*** RECORDS FOR THE TASK Section Begins ***

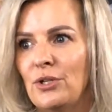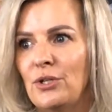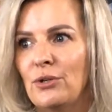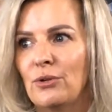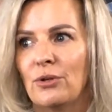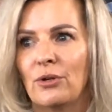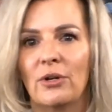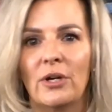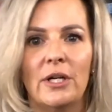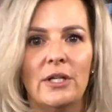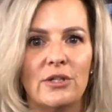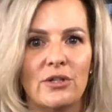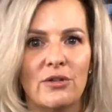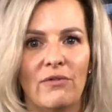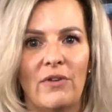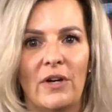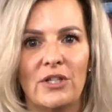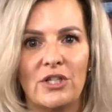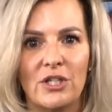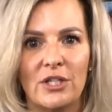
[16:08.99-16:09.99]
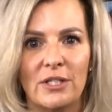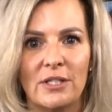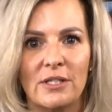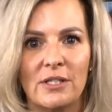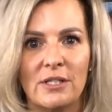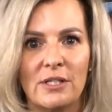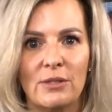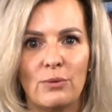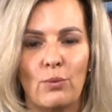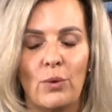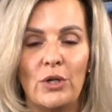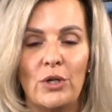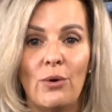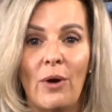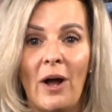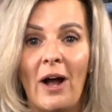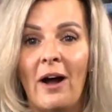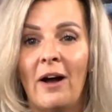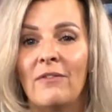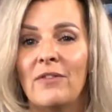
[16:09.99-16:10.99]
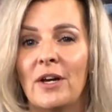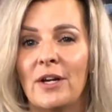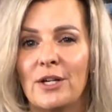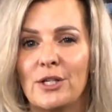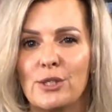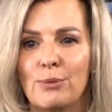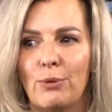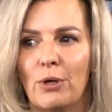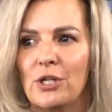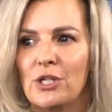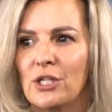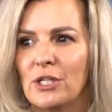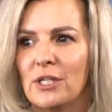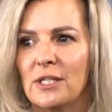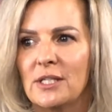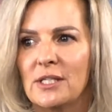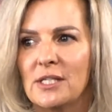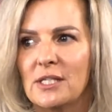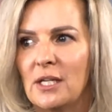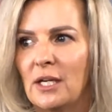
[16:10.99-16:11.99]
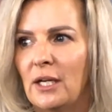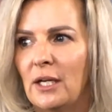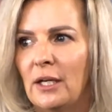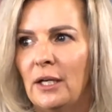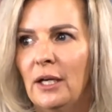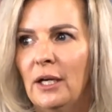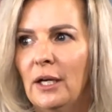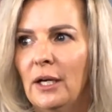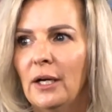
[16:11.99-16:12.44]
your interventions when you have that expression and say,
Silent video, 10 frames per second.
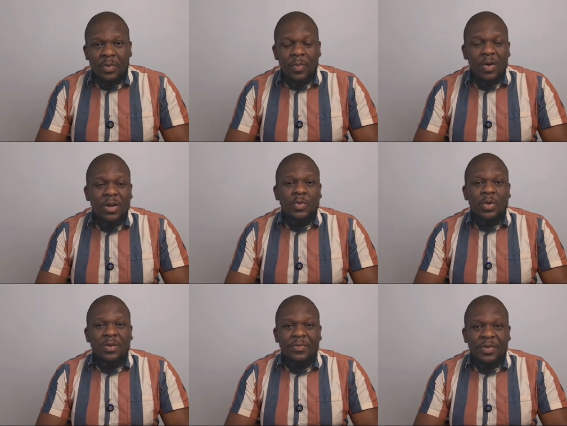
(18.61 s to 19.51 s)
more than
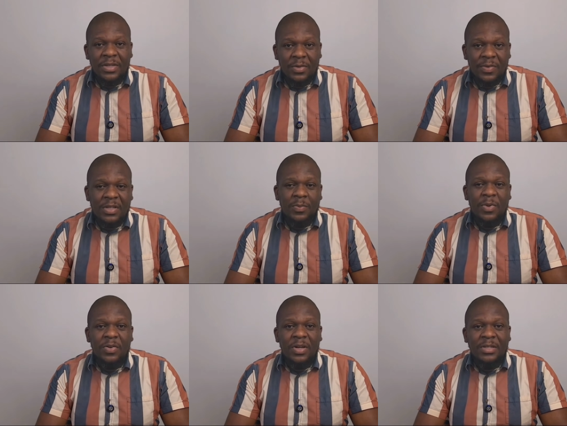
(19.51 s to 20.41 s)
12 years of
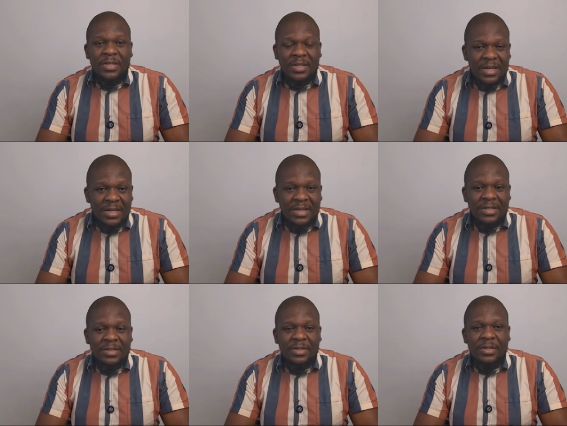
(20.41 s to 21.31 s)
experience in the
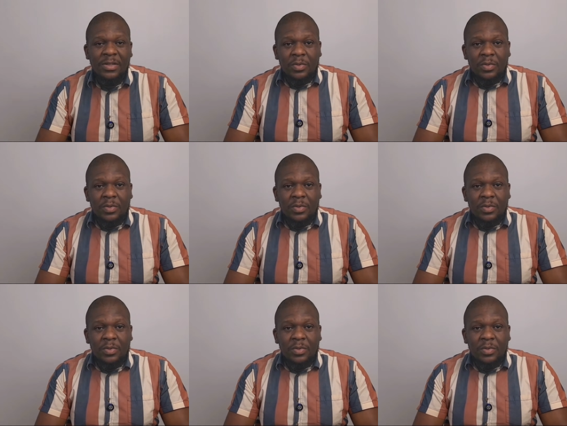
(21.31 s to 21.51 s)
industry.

*** RECORDS FOR THE TASK Section Ends ***
*** RECORDS FOR THE TASK Section Begins ***

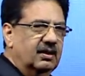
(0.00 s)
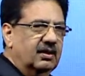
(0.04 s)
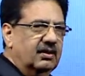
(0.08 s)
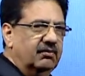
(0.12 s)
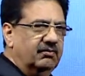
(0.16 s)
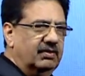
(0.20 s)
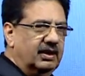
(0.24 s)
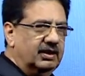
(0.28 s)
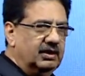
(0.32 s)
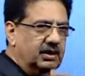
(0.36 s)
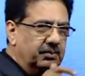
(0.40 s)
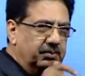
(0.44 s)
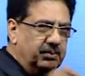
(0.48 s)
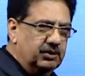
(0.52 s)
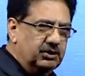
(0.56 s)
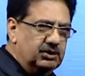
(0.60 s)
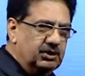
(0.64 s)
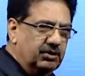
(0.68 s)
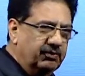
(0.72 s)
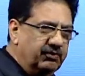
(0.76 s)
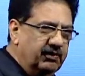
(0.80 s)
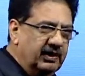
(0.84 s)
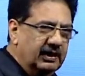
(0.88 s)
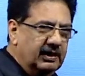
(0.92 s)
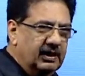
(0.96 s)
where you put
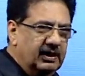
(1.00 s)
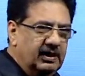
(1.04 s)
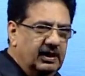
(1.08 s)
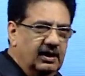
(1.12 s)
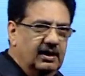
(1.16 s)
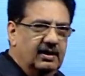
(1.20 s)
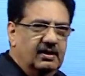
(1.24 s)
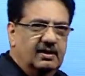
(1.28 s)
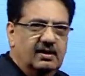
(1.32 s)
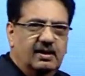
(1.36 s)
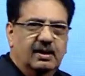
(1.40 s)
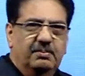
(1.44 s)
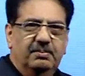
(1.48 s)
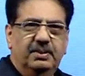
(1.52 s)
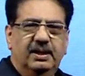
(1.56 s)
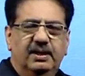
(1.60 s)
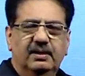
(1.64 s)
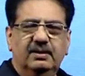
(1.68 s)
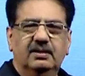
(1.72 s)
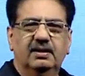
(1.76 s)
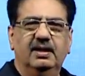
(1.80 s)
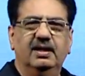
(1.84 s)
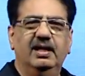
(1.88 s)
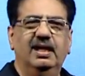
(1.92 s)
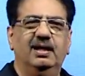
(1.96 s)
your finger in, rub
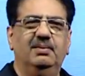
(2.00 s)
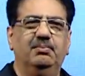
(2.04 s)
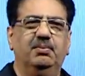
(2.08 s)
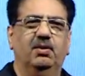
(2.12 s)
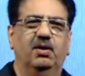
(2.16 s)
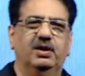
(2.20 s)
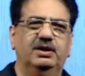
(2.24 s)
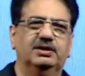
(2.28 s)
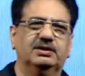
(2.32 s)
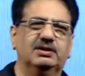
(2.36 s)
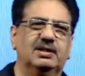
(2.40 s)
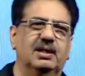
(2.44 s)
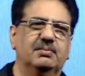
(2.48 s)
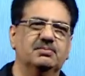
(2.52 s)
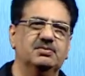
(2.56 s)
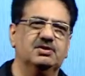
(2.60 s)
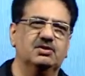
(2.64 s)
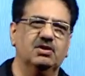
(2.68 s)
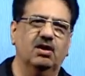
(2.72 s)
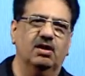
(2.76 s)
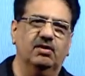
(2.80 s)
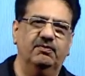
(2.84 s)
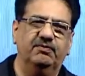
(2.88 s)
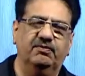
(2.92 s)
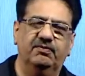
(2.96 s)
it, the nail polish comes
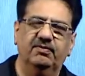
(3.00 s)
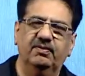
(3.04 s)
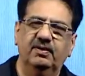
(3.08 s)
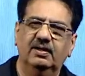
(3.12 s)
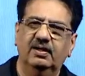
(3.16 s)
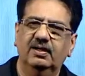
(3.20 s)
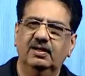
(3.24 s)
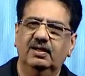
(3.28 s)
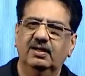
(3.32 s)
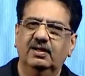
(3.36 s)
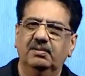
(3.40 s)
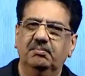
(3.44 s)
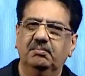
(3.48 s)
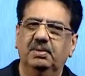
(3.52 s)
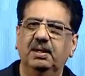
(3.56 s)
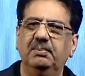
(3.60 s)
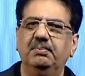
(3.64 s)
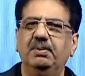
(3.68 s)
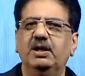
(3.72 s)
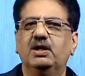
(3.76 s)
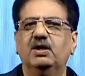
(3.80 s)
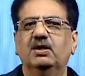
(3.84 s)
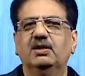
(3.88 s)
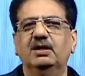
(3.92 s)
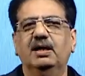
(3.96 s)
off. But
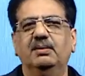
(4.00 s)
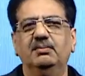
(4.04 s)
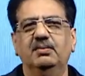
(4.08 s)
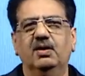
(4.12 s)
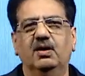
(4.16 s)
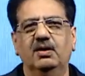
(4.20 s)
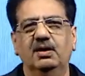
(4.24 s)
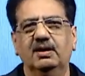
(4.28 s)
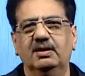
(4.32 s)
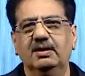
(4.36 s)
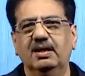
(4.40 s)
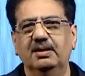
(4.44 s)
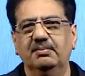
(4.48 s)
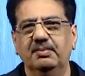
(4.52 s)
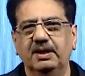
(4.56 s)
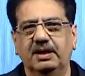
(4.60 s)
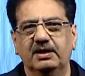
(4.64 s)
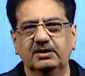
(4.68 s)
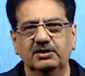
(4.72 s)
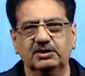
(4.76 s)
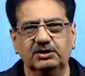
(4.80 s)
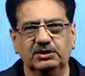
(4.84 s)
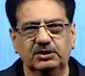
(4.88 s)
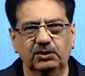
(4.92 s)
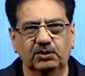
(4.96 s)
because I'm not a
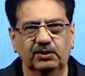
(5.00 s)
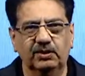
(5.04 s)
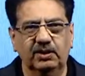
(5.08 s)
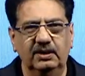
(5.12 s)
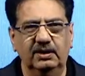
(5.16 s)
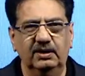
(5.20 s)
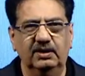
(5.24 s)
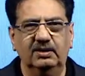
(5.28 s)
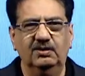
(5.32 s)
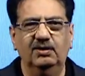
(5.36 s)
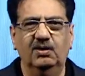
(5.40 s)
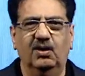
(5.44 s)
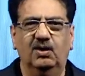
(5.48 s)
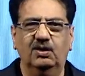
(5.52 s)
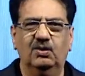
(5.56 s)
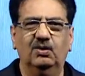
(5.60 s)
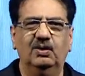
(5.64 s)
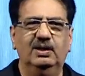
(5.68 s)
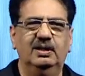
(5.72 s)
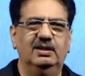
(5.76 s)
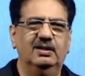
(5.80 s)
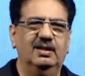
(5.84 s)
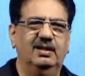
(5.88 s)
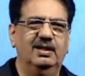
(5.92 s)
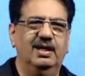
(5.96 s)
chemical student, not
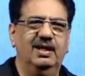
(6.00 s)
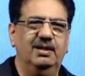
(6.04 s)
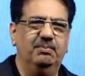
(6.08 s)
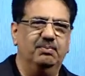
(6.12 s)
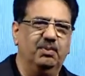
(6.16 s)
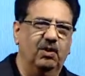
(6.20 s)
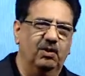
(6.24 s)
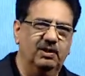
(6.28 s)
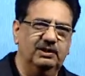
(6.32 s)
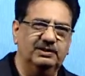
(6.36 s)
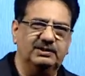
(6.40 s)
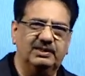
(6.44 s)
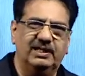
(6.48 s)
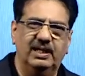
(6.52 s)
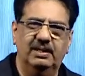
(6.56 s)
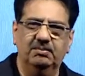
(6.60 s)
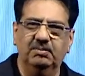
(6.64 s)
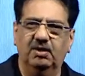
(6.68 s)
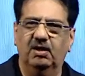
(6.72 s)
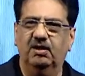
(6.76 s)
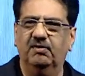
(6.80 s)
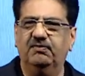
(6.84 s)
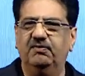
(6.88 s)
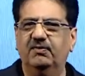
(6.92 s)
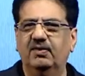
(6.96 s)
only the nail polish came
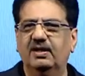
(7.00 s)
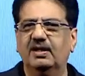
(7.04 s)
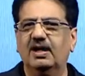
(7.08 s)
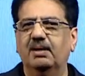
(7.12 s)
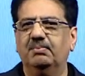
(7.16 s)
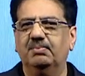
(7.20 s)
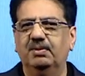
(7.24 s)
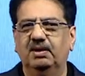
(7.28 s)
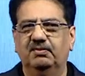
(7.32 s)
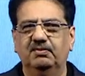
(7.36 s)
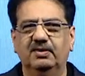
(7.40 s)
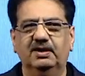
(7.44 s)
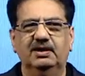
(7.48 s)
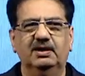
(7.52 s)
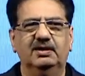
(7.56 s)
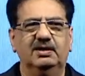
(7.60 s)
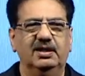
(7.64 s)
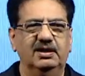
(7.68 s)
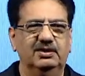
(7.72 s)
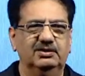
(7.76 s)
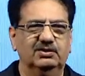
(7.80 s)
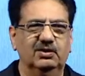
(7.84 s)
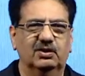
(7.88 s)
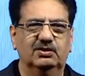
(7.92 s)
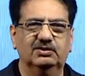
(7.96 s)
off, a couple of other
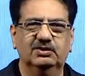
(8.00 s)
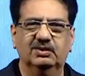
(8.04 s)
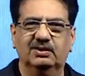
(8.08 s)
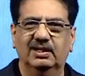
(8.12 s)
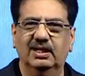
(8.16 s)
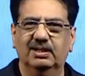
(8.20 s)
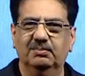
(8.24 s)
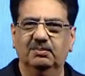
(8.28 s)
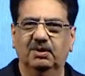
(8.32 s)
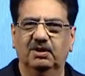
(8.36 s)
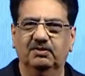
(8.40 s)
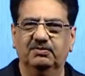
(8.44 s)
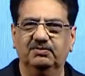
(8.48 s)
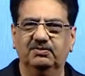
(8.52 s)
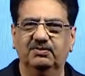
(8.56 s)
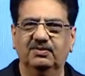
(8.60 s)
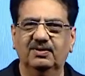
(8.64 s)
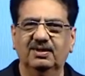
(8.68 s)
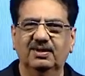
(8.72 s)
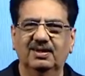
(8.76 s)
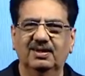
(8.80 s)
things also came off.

*** RECORDS FOR THE TASK Section Ends ***
*** RECORDS FOR THE TASK Section Begins ***

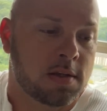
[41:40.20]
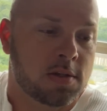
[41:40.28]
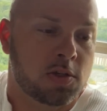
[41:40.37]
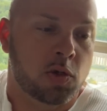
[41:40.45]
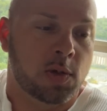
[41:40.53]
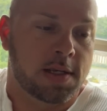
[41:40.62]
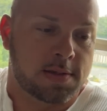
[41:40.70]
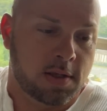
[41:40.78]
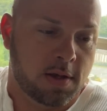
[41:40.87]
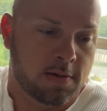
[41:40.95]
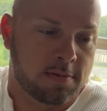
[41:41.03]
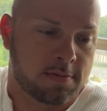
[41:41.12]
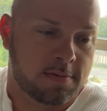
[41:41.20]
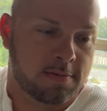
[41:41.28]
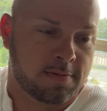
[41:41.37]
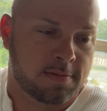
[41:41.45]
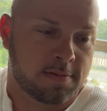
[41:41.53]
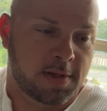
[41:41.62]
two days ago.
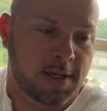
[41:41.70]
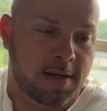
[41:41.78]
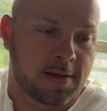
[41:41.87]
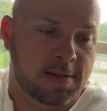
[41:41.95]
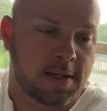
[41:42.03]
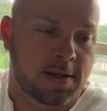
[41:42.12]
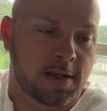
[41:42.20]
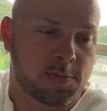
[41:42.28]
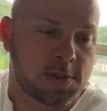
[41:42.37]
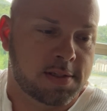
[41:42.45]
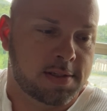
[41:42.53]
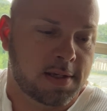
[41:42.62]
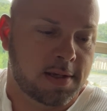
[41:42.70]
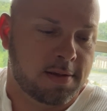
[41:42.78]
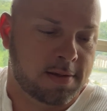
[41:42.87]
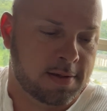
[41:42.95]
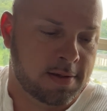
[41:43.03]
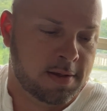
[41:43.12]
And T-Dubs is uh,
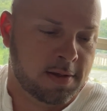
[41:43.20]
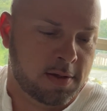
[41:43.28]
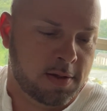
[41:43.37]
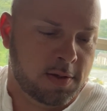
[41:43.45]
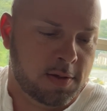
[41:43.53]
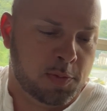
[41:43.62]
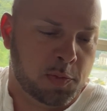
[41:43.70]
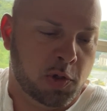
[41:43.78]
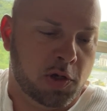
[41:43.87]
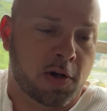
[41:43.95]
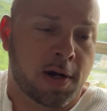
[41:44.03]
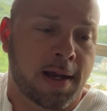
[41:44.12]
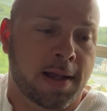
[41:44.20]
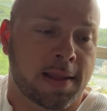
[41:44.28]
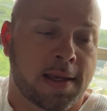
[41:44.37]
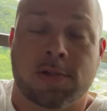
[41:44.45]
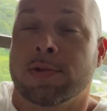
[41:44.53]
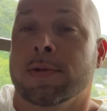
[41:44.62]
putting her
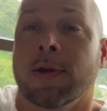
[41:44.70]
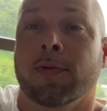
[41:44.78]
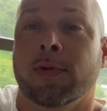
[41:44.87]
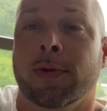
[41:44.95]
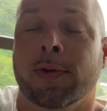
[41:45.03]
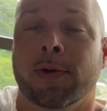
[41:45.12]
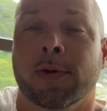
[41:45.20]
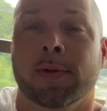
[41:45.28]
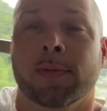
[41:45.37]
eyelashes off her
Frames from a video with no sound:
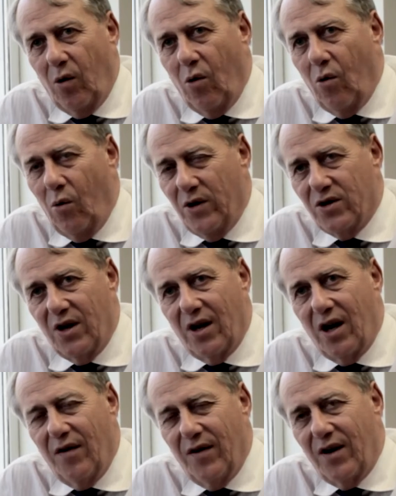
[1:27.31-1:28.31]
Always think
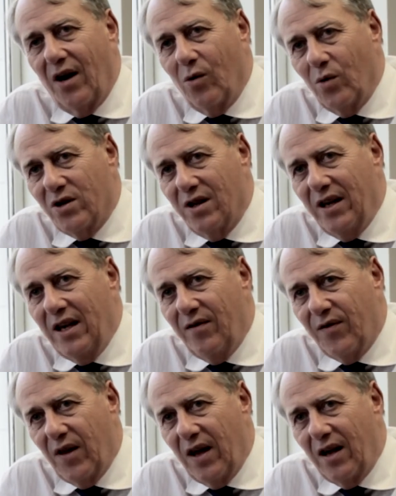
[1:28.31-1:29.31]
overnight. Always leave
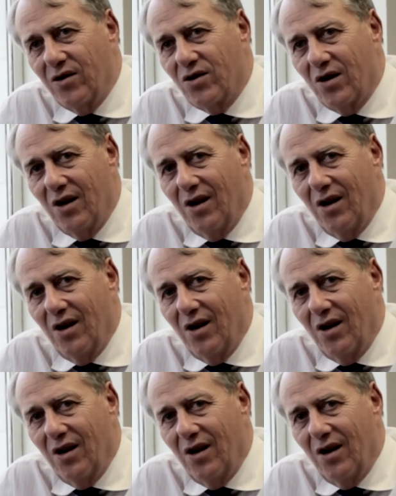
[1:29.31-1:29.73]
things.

*** RECORDS FOR THE TASK Section Ends ***

**YOUR TASK**
What is needed here is one number: how many lines of the entries hold the string "video".

**REPLY**
2